The copy should hold only the line containing "[0:02.40-0:03.20]" and the lines after it through the end of the material, each exact, with no pictures.
________________
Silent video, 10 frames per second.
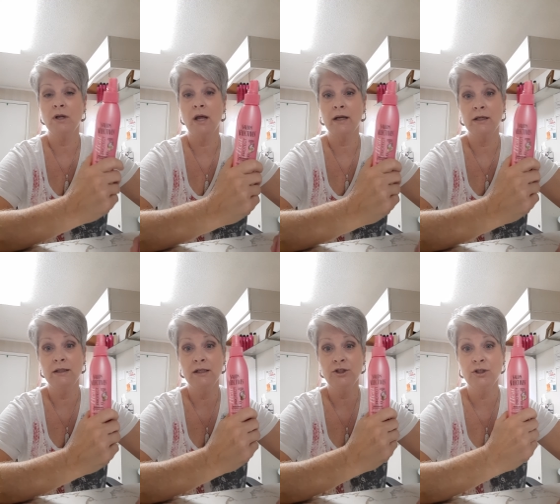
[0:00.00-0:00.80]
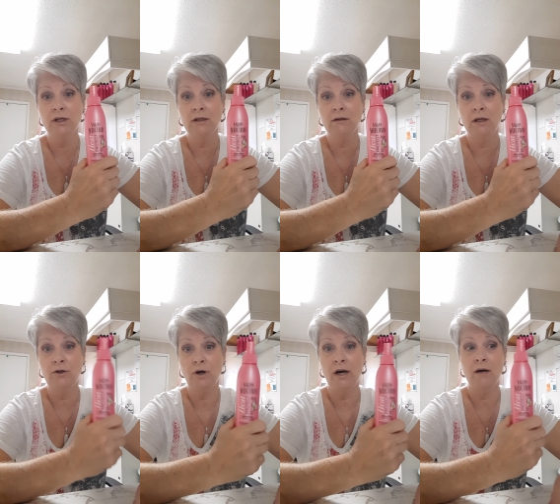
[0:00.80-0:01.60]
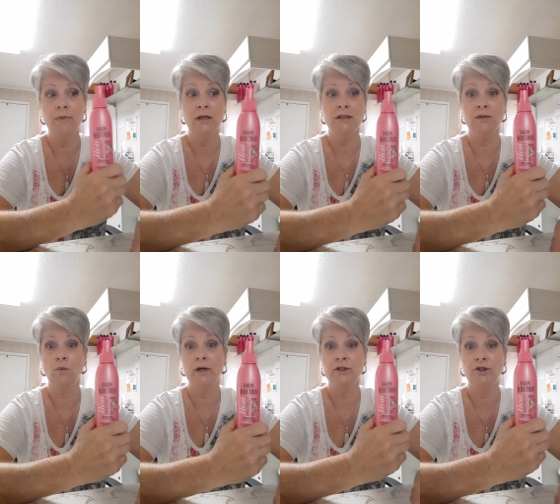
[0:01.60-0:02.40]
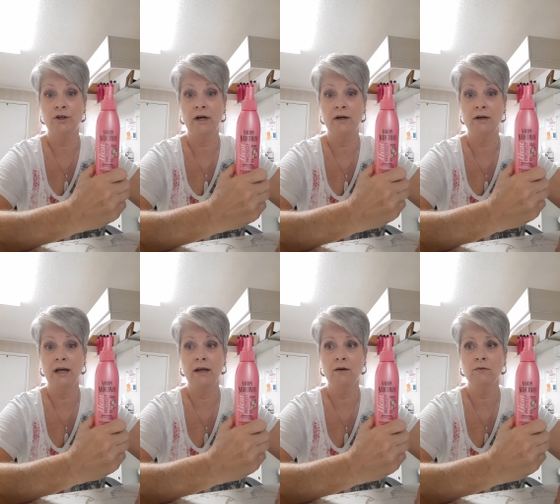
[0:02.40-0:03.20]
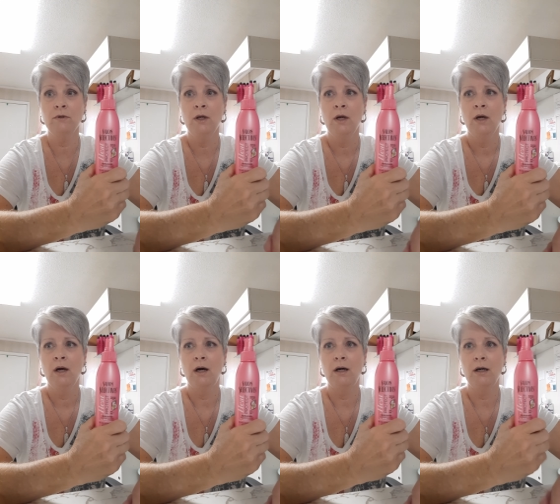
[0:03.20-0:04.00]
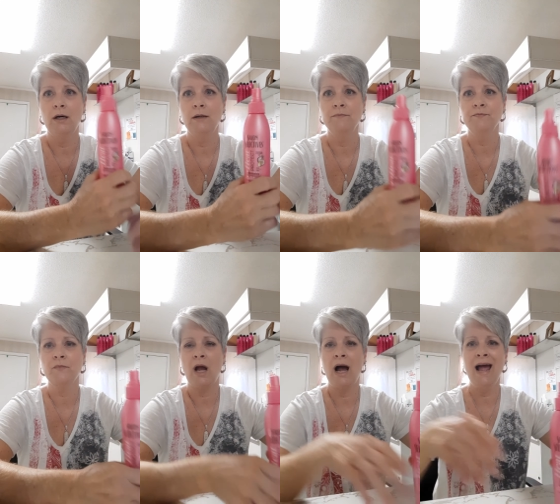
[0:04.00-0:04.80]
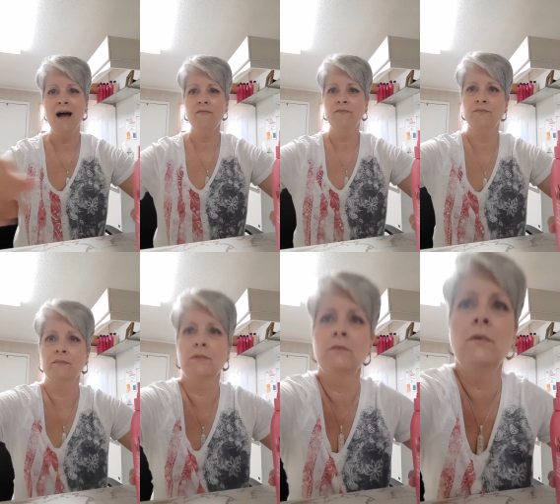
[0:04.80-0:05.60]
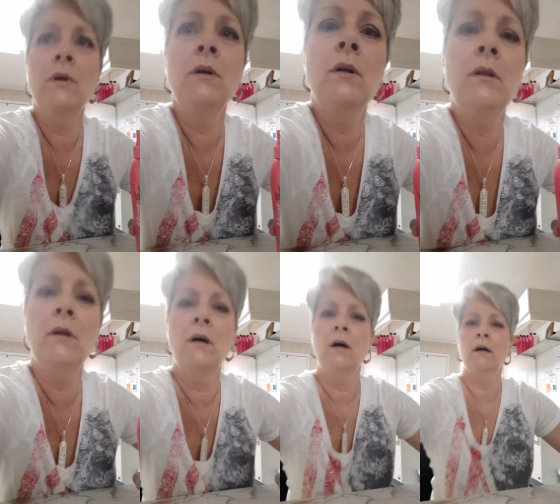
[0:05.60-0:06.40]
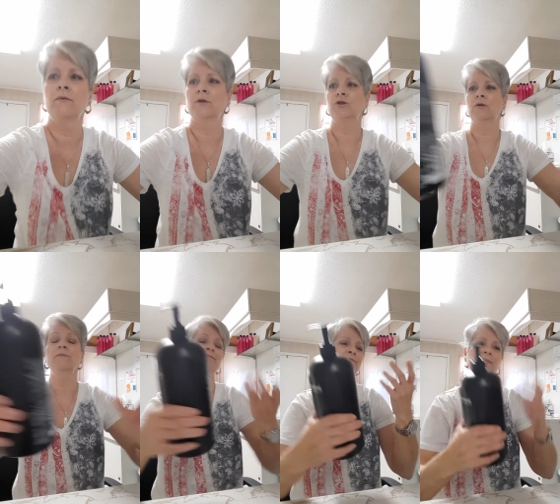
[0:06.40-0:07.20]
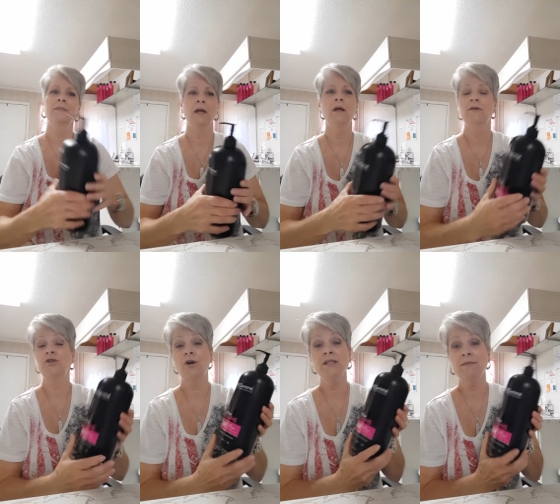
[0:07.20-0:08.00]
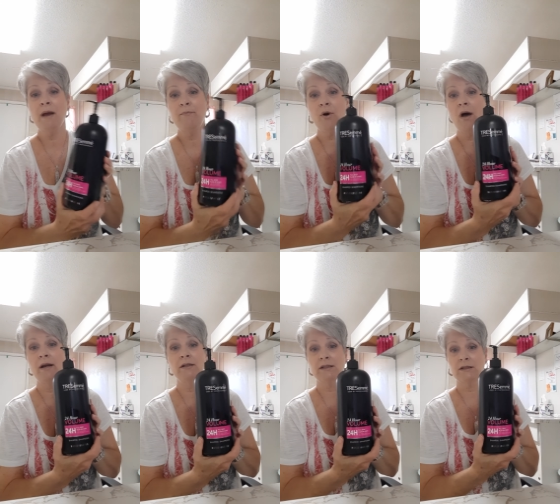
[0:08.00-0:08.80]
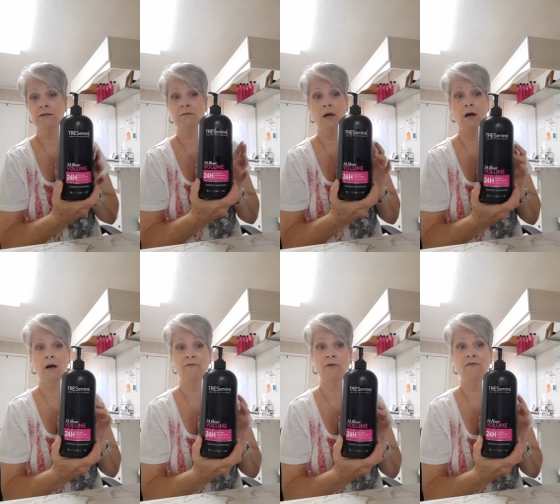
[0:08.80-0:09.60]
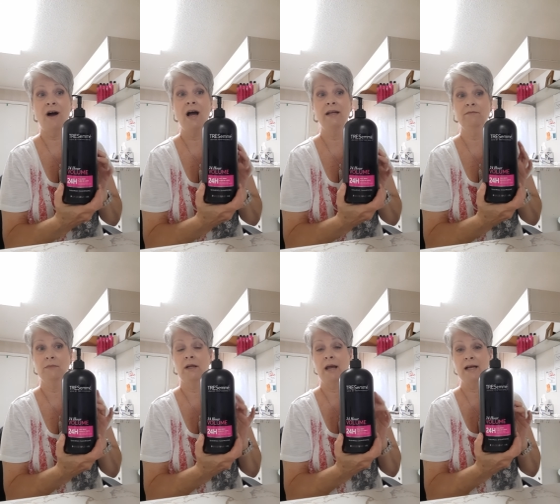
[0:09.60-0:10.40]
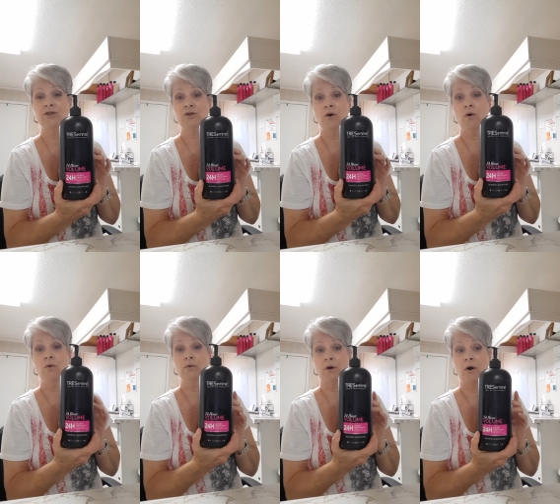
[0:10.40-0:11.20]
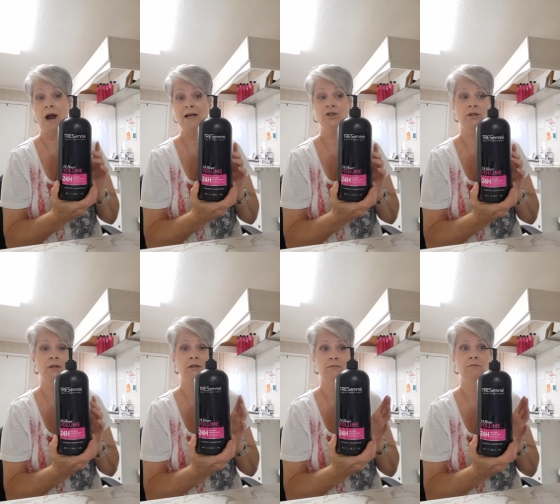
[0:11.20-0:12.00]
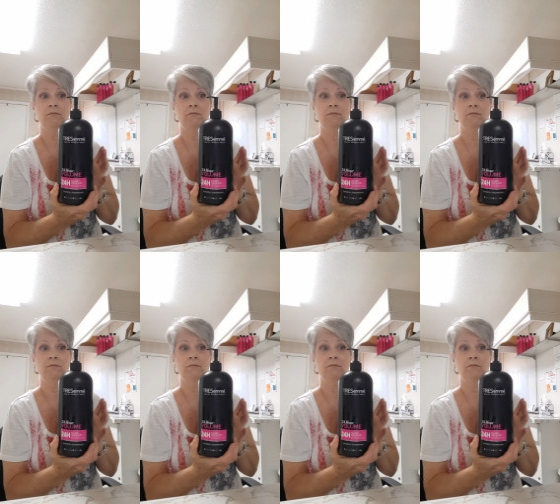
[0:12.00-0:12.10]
a lot of conditioning in your hair because it weighs your hair down, I have the Tresemme products for fine and extra hold are actually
________________
▸ **OUTPUT**:
[0:02.40-0:03.20]
[0:03.20-0:04.00]
[0:04.00-0:04.80]
[0:04.80-0:05.60]
[0:05.60-0:06.40]
[0:06.40-0:07.20]
[0:07.20-0:08.00]
[0:08.00-0:08.80]
[0:08.80-0:09.60]
[0:09.60-0:10.40]
[0:10.40-0:11.20]
[0:11.20-0:12.00]
[0:12.00-0:12.10]
a lot of conditioning in your hair because it weighs your hair down, I have the Tresemme products for fine and extra hold are actually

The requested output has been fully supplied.